I love South Korean horror films. I just wish every one wasn't always a good 20 minutes longer than it needs to be.
Quick Plot: Shamans Hwa-rim and Bong-gil are very good at their jobs, but when a wealthy family hires them to help their haunted baby, they need some backup. Hwa-rim calls in acclaimed geomancer Kim Sang-deok and his trusty mortician Yeong-geun to locate the family patriarch's grave and move the body to a consecrated location.
With bad rain, the group decides to wait out the reburial in a nearby and nearly empty monastery. As they rest up after a wild ritual and satisfying noodle dinner, Yeong-geun's local contact decides to do some grave robbing. Naturally, a very angry, very large demon gets released in the process.
There's a lot more that happens in Exhuma, mostly because this movie is 150+ minutes long. I had been hearing good things about the film but couldn't quite fathom the day where I summoned that time block, so it felt mandatory to watch it when I ended up on a plane with a more robust selection of in-flight entertainment. I had nowhere to go.
I'll say about Exhuma what I said last year about Searching, but for very different reasons: this is indeed the perfect plane movie. Searching worked in that way because it was intended to feel like the POV of a laptop. For Exhuma, it's simply the best way to force yourself to sit down for nearly three hours and commit to one story.
This isn't to say Exhuma drags. It's more that it simply feels like too much movie. We shift so many times, from cool millenial shamans to Japanese colonial ghosts to suicidal hauntees and so much more. As three separate 45-minute films, Exhuma is deeply enjoyable. But when assembled together, it doesn't feel epic in scale...just very long.
High Points
I love a mixed-generation genre film, and one of Exhuma's strengths is how the very cool and young Kim Go-eun and the retirement-ready Choi Min-sik play off each other. It's more complex than a father/daughter-ish dynamic, as they represent different eras and angles on how to manage the supernatural. To watch how they work together on it is genuinely fascinating
Low Points
For a movie this long (TWO AND A HALF FULL HOURS) it feels especially frustrating to leave the fate of a character up in the air.
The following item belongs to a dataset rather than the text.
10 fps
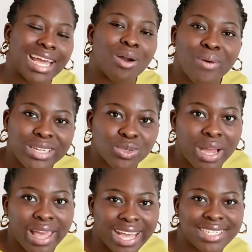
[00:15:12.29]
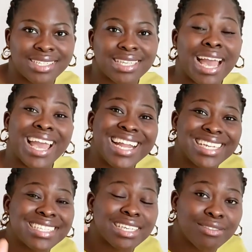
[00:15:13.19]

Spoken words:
And when do I edit? I edit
Our poor unlucky gravedigger who encounters the human-headed snake and comes down with a debilitating, I don't know, ghost sickness, is last seen struggling to breathe in a dank apartment. The fact that we never return to him or learn of his fate feels either lazy or kind of disrespectful, as if a working class character doesn't need resolution
Lessons Learned
Eerie days call for hot soup
A fox at a gravesite is an ominous sign
No high floor hotel should ever allow for human-sized windows
Rent/Bury/Buy
Exhuma is not a movie I'll go back to, but I'm glad I watched it. It's GOOD, not great, and if sprawling Korean ghost stories interest you, then I can't recommend it enough. But if you see that running time and wince, I can't argue that it justifies taking up that much of your time. Then again, if you happen to be flying cross-country, it's an easy way to keep you busy in between tiny bags of pretzels.
Asian movies (not just horror) running a tad too long is a problem I encountered a few times now. A couple days ago I watched 2 highly praised movies from 2016: The Wailing (South Korea) and Creepy (Japan). The Wailing was 153 minutes long and could never really justify this overblown runtime. Creepy was 'just' 130 minutes long but had the same problem. Some of the scenes were too drawn out, some subplots were a bit unnecessary and there was some redundancy too. The Wailing for example had a couple scenes back to back that played out pretty much the same without advancing the plot in any way. I mean, both movies were never boring and are actually pretty good. Just, as you put it, too much movie.
ReplyDeleteAnother example: One Missed Call, the japanese original. This movie had no business being just shy of 2 hours long. The remake told the same story in under 90 minutes without losing anything essential.
It really does feel that way 95% of the time!